Postgres uses memory at a few different levels. If you're interested in the details, check out our blog post on data storage and flow.

Additionally, Postgres memory usage can be tricky to interpret. With regard to Postgres memory utilization, there are three main things at play.

Process Memory - This is memory being taken up by each backend process for its own use, including:

  • the main Postmaster process
  • utility processes (checkpointer, archiver, autovacuum launcher, etc)
  • any client processes, i.e. those executing query statements

These processes allocate (by default) 4 MB each for process memory, but they also reserve additional memory based on parameters like work_mem, maintanence_work_mem, and temp_buffer.

Shared Memory - This is memory used by all processes for data and transaction log caching. That is the sum of shared_buffers, wal_buffers, CLOG_buffers, etc. By default we allocate 25% of system memory to shared_buffers.

Kernel Memory - Memory not being used by Postgres processes is generally used by the kernel for disk cache. The kernel is (generally) smarter about what to keep and what to push to disk.

Info

The memory graph on your Crunchy Bridge dashboard currently shows a memory_used metric which includes all memory allocated by processes. The PostgreSQL server process allocates various buffers shared by all processes, so this value includes the sum of all the Process Memory and Shared Memory described above.

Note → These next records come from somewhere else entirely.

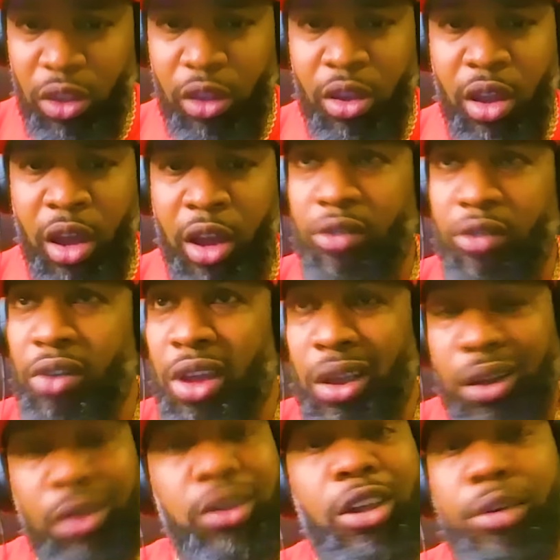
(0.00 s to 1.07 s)

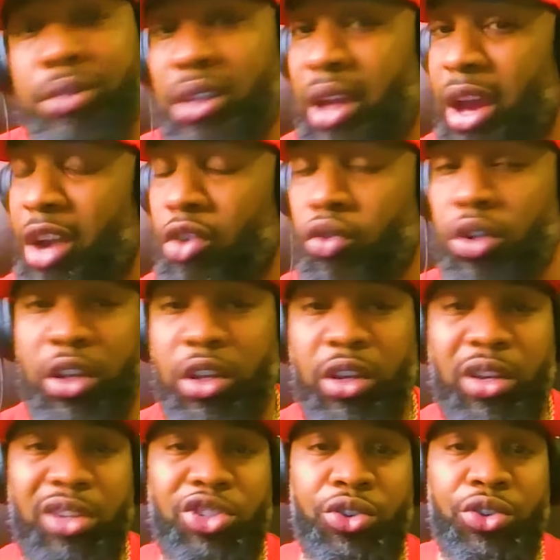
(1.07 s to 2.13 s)
Clemson had a really
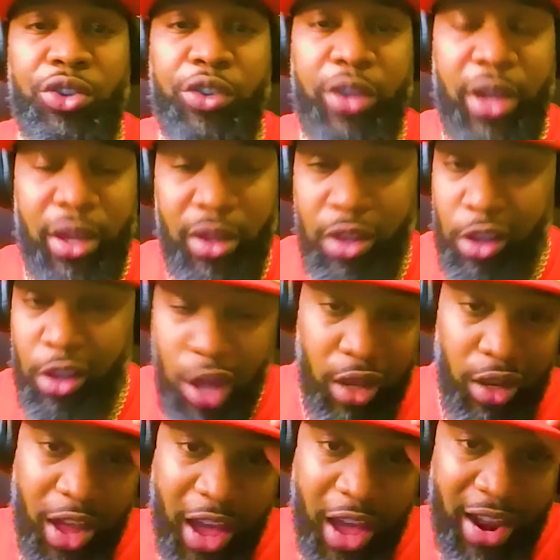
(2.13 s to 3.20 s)
good Junior Day. A
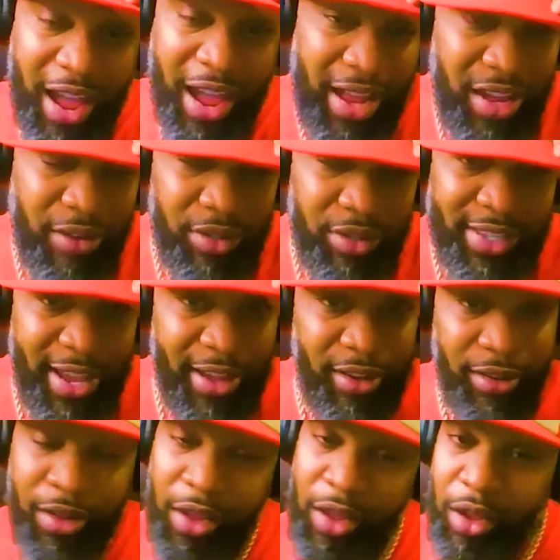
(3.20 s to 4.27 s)
lot of high-level
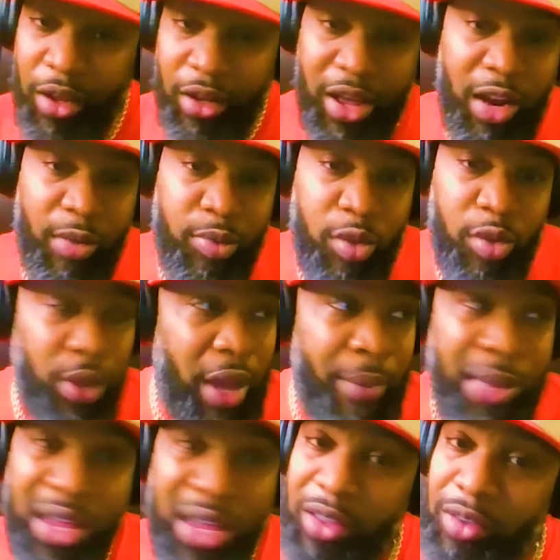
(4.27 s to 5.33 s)
talent. A lot of people, I
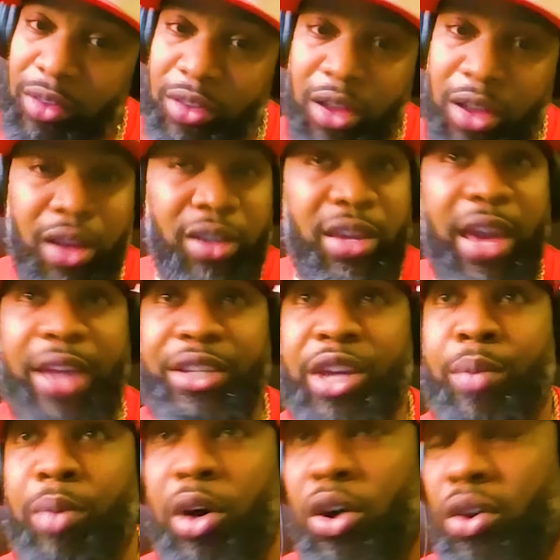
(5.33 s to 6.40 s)
mean,
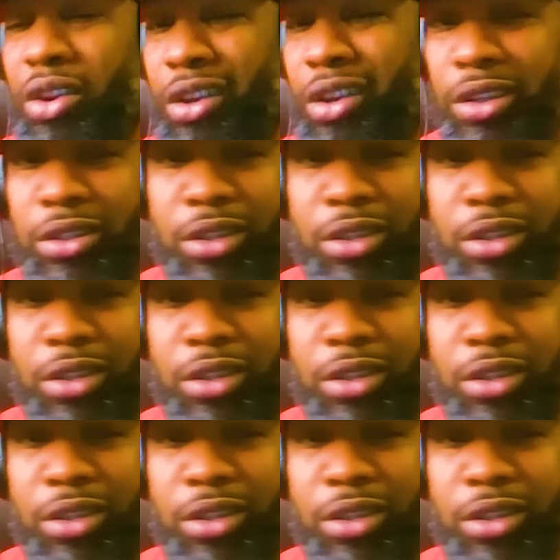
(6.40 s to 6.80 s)
K.J. Bolden is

On Standard and Memory instances this will usually account for 25%-30% of memory usage, although it may be larger if you have a high connection count or query activity which consumes a lot of memory. However on Hobby instances this process memory will represent a larger fraction of overall memory usage, and it's not uncommon to see this value consistently reporting 80-85% of memory in use.

The important thing to note is that Linux makes intelligent use of available memory, using it to reduce load on disks. If processes need the memory, the OS will give up some of its disk cache.

Postgres connections

Shows the number of connected Postgres clients over time. The Y axis uses your existing setting for max_connections. This can be altered by updating the max_connections parameters.

Crunchy Bridge offers built in connection pooling. See Your Guide to Connection Management in Postgres on our blog for more details.